La prospettiva di un Iran non piu’ imbrigliato dal regime delle sanzioni comporterebbe, secondo alcuni studi, un incremento del PIL di circa il 30% nei prossimi cinque anni: forse una stima troppo ottimistica, ma che indica come, per quanto si è detto in precedenza, l’Iran si avvicinerebbe sostanzialmente allo status di potenza dominante della regione cui aspira.
Gli USA e gli stati arabi forse pensano di poter gestire una tale ascesa, usandola anche in funzione anti-turca, l’altra potenza del Medioriente che si è posta in rotta di collisione con entrambi su vari fronti. Ma un Iran più potente è invece inammissibile per Israele. Per lo stato ebraico, già fortemente oppostosi al JCPOA nel 2015, ad un più rigido regime di sanzioni, ovvero severo abbastanza da portare l’Iran a miti consigli, si deve affiancare un piano militare da proporre come iniziativa concreta. Israele fa notare come sia il caso di smettere di trattare l’Iran come la potenza che non è, specie quando affronta, virtualmente da solo, gli Stati Uniti: insomma, l’uso della forza deve essere contemplato.
Prospettiva, questa, che agli Stati Uniti, stanchi di guerre mediorientali, appare quantomai problematica. L’Iran, ricordiamolo, ha una superficie quadrupla rispetto all’Iraq e una popolazione tre volte piu’ numerosa: senza contare il caos regionale che andrebbe a fomentare grazie a tutti gli alleati di cui dispone. Un attacco all’Iran, insomma, potrebbe dar via ad una guerra regionale tout-court le cui dinamiche ed esiti sono difficili da prevedere.
Il dilemma
Consci di tutto questo, i conservatori di Teheran, ora al potere con Raisi e allineati con il vecchio (82enne) ayatollah supremo Ali Khamenei, giocano sulle diverse posizioni di un fronte avversario spaccato.

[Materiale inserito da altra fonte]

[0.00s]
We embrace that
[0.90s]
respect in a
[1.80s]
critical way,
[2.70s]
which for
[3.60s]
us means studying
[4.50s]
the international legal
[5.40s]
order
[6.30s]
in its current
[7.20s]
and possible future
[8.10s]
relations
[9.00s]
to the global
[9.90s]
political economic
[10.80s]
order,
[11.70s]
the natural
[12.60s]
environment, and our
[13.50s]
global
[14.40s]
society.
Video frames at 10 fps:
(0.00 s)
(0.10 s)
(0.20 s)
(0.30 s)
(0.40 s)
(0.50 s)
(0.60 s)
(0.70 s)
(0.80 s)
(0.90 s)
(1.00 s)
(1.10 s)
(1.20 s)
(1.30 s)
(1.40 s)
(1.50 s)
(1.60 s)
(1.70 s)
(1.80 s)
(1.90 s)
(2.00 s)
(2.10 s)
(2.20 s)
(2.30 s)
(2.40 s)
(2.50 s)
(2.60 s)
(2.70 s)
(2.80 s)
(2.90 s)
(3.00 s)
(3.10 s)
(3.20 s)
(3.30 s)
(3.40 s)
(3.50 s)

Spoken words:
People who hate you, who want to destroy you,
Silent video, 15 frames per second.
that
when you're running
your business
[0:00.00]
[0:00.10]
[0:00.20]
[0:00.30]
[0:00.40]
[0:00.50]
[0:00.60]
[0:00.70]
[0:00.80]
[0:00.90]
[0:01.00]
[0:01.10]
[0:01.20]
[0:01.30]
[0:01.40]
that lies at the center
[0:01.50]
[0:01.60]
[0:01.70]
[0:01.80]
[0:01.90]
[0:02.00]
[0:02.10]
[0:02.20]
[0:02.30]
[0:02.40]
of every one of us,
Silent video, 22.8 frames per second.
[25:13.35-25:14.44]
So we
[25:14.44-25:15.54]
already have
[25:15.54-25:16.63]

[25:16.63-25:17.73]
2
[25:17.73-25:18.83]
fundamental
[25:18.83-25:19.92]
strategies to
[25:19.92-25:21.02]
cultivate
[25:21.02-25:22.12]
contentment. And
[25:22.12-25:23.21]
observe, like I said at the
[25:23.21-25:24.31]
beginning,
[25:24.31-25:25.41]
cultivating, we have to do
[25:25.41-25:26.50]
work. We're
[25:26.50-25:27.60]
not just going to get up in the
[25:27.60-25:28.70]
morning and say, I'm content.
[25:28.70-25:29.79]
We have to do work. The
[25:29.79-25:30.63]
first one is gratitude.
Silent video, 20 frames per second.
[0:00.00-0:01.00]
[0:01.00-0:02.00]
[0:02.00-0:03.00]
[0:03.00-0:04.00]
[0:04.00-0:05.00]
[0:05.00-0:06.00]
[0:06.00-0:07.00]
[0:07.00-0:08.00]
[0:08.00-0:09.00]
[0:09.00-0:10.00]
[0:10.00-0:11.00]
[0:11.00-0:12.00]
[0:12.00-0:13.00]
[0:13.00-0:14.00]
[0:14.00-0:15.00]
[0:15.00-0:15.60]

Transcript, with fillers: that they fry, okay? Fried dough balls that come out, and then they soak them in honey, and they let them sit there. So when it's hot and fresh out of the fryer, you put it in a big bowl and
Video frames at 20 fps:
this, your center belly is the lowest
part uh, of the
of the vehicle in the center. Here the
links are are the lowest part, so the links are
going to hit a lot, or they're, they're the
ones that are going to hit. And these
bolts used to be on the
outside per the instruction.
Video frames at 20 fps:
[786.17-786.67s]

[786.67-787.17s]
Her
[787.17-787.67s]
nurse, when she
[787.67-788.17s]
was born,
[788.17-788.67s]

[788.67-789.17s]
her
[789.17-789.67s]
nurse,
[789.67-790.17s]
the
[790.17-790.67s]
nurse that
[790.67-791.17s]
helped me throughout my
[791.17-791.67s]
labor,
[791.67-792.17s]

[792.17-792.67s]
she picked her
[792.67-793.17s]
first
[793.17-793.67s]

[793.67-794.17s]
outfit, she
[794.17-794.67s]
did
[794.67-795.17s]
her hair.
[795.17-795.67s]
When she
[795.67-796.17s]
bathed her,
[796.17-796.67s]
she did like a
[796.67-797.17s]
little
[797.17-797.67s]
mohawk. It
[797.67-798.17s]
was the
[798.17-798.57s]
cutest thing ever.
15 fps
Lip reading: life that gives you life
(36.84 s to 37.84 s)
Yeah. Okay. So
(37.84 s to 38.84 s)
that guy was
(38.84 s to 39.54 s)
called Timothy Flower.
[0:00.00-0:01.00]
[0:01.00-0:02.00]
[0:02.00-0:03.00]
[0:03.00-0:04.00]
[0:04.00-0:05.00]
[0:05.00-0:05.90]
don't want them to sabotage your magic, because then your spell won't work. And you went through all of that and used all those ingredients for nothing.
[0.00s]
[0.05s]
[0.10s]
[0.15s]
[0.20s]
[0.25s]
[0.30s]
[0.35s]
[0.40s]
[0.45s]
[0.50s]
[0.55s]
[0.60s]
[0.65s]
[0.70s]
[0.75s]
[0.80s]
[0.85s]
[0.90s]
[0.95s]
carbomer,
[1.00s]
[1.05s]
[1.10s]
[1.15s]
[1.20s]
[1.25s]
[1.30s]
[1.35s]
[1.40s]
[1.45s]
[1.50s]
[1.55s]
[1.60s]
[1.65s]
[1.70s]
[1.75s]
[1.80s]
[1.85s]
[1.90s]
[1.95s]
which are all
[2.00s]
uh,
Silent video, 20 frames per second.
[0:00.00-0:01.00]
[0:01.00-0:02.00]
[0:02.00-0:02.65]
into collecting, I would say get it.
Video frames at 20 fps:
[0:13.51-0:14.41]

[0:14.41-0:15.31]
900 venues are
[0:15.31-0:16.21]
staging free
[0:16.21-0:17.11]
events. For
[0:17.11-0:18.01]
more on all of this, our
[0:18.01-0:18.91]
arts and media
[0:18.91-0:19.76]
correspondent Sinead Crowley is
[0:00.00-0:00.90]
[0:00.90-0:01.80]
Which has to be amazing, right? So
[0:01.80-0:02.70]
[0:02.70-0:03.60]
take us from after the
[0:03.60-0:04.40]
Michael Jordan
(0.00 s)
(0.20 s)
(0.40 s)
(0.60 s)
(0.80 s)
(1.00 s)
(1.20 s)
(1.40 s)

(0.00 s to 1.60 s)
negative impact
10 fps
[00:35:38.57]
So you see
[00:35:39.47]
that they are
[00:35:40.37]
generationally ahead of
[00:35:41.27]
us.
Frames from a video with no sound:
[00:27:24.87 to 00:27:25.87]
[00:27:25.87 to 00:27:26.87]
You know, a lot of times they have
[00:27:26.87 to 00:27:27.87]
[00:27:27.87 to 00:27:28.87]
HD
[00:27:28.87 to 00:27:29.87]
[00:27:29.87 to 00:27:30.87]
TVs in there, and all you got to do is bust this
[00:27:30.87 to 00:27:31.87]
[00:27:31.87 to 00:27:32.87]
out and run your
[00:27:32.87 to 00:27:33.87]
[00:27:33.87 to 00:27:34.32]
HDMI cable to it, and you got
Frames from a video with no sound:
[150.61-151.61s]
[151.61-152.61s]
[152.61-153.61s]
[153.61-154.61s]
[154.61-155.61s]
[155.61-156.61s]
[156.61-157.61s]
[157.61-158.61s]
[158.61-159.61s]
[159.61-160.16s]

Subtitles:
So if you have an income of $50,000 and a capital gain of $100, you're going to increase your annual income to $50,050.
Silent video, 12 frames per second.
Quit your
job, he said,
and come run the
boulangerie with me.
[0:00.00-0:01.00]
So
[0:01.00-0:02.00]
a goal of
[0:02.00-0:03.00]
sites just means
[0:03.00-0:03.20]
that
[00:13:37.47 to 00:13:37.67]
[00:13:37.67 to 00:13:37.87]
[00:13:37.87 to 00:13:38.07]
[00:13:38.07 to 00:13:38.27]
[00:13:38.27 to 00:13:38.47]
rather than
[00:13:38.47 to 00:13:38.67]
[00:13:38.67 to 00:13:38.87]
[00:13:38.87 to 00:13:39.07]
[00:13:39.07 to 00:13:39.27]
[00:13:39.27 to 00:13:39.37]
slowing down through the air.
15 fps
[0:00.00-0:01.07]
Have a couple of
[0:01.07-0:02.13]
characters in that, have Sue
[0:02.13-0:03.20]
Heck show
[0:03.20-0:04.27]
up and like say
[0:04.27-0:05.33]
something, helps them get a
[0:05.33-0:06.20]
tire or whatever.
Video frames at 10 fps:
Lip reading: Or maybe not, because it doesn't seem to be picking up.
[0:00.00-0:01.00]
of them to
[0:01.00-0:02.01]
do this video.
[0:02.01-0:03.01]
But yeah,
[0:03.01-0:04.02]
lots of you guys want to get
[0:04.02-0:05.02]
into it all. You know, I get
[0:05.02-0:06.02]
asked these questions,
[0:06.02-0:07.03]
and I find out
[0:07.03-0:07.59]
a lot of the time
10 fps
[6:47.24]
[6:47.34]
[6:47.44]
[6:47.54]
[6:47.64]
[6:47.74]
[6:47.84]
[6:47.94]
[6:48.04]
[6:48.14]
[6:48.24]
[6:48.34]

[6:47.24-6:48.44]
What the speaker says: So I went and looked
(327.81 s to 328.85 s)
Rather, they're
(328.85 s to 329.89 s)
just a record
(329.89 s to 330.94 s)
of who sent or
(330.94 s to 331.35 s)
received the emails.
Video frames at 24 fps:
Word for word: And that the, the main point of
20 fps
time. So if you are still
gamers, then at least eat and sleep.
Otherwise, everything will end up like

Einstein diceva che pazzia è ripetere la stessa operazione sperando in risultati diversi: dopo quarant’anni di sanzioni, possiamo domandarci se siano effettivamente la tattica migliore per risolvere l’attuale impasse. E possiamo anche chiederci se l’alternativa, nel medio periodo, sia davvero tra un Medioriente nuclearizzato o una catastrofica guerra preventiva.